Benim “baş” kentim, imparatorlukların başkenti İstanbul. Hem o “baş” ekinin siyasi anlamlarının dışında içerdiği manalarla çeşitlendiği aslında dünyanın başkenti olan, hem de sadece bugünkü dünyanın değil, dünya üzerinde yaşanmış dönemlerin verilen ünvanı hiç değiştirilememiş bir şehir İstanbul.

İstanbul bilinenden çok daha fazlasını barındıran ama anlatılmayan olmayı tercih etmiş bir bedende gibi gelir bana. Hani başkaları onun hakkında anlatıp durur, diyar diyar seslendirirler. Gürültü kalabalıklığında ismi geçtiğinde kulak kabartılıp dikkat kesilinen bir gücü vardır İstanbul’un.
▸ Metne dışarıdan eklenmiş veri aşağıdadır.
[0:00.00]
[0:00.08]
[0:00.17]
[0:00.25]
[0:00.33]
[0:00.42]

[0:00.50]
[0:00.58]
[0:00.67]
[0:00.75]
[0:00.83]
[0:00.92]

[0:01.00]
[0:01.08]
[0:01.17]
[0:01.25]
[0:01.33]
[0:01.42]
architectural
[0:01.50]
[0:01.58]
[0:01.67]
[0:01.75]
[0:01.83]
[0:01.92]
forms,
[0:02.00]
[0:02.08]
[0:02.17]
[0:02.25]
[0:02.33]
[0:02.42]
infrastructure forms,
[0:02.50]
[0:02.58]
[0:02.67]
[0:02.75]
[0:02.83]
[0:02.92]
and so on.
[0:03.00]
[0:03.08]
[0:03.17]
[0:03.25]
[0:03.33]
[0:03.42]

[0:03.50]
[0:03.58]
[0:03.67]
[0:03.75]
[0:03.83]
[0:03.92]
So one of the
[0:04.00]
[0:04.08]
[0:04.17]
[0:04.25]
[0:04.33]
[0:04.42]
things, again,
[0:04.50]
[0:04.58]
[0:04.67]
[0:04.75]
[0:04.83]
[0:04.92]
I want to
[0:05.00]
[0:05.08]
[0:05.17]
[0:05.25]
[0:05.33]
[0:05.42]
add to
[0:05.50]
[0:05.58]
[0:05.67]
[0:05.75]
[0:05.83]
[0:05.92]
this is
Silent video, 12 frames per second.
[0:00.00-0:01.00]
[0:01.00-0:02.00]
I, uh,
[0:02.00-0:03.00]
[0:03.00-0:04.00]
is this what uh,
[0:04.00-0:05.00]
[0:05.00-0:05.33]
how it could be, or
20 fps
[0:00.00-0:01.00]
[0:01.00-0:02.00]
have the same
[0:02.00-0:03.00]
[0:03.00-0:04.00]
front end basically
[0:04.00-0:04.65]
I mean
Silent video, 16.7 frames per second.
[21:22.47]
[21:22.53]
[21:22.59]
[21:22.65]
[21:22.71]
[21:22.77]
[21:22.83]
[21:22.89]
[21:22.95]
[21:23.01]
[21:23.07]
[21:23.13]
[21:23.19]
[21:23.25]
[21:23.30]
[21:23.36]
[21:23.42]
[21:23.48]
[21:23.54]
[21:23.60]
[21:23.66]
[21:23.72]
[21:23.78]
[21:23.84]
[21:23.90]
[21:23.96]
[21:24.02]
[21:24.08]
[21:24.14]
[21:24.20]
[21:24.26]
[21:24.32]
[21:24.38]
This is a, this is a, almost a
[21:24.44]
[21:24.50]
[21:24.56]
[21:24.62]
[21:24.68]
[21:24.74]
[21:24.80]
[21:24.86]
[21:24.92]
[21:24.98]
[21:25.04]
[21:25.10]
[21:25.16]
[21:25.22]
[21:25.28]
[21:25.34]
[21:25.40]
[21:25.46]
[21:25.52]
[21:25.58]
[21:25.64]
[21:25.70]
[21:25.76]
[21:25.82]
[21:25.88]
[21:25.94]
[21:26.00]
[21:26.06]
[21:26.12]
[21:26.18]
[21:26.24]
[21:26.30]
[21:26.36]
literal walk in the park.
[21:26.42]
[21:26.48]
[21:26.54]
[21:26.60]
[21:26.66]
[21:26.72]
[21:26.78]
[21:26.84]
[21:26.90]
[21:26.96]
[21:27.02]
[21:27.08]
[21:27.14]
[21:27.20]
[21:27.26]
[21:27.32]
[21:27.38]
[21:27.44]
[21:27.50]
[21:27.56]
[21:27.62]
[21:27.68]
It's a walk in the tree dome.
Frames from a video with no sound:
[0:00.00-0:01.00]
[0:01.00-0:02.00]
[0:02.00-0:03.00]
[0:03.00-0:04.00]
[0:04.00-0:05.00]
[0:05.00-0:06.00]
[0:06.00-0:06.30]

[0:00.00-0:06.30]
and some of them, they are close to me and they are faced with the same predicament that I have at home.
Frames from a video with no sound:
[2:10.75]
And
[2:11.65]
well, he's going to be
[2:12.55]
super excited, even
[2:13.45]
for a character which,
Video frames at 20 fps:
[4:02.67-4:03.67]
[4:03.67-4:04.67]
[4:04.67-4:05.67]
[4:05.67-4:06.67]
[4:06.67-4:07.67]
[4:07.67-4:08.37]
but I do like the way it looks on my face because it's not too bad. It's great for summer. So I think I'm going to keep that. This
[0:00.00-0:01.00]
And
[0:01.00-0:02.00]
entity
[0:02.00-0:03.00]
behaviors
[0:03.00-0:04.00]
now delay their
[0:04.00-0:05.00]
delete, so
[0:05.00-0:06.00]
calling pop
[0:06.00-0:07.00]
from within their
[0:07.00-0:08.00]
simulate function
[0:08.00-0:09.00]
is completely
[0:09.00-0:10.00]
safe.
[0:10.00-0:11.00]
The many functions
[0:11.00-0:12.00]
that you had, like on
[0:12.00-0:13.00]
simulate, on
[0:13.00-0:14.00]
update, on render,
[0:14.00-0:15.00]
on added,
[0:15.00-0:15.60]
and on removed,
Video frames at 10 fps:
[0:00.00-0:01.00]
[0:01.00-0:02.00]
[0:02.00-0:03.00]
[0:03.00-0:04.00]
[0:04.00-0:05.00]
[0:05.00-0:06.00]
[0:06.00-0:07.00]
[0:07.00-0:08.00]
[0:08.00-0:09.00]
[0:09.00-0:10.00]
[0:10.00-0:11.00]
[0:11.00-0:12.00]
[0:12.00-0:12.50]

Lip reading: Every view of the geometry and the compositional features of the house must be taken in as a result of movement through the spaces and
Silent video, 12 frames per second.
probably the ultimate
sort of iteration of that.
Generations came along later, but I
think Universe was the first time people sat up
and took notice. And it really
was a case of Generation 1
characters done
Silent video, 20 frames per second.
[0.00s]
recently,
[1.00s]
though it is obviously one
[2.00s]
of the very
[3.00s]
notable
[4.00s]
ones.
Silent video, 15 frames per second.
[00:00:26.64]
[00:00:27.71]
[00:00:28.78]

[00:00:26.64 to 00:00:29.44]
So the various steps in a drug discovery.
Dinlemeden oradan ayrılamazsın. Ayrılırsan aklın kalır, merak eder, uyuyamazsın. İstanbul herkes için bir şeylerdir. Onu öyle çok siirler, şarkılar, yazılar, kitaplar anlatmıştır ki ama işte o gücü kimse açıklayamamıştır. İstanbul’un “çok şey” olmasının sırrı da orada saklıdır belki.

Açıklanamayan ama her devirde değiştirelemeyecek olan “Dünyanın Başkenti” olmasında. Başlangıçlarda rol almasında. Ben böyle düşünüyorum da başkaları farklı mı düşünmüş sanıyorsunuz? Öyleyse İstanbul’a ilk yerleşenlerden bugüne, sadece bir şehire sahip olmak için verilen mücadelelerin sebebini açıklamak için oldukça uzun bir zamana ihtiyacınız olacak! Ancak çok sorun etmeyin, yanıt yine İstanbul’da olacak.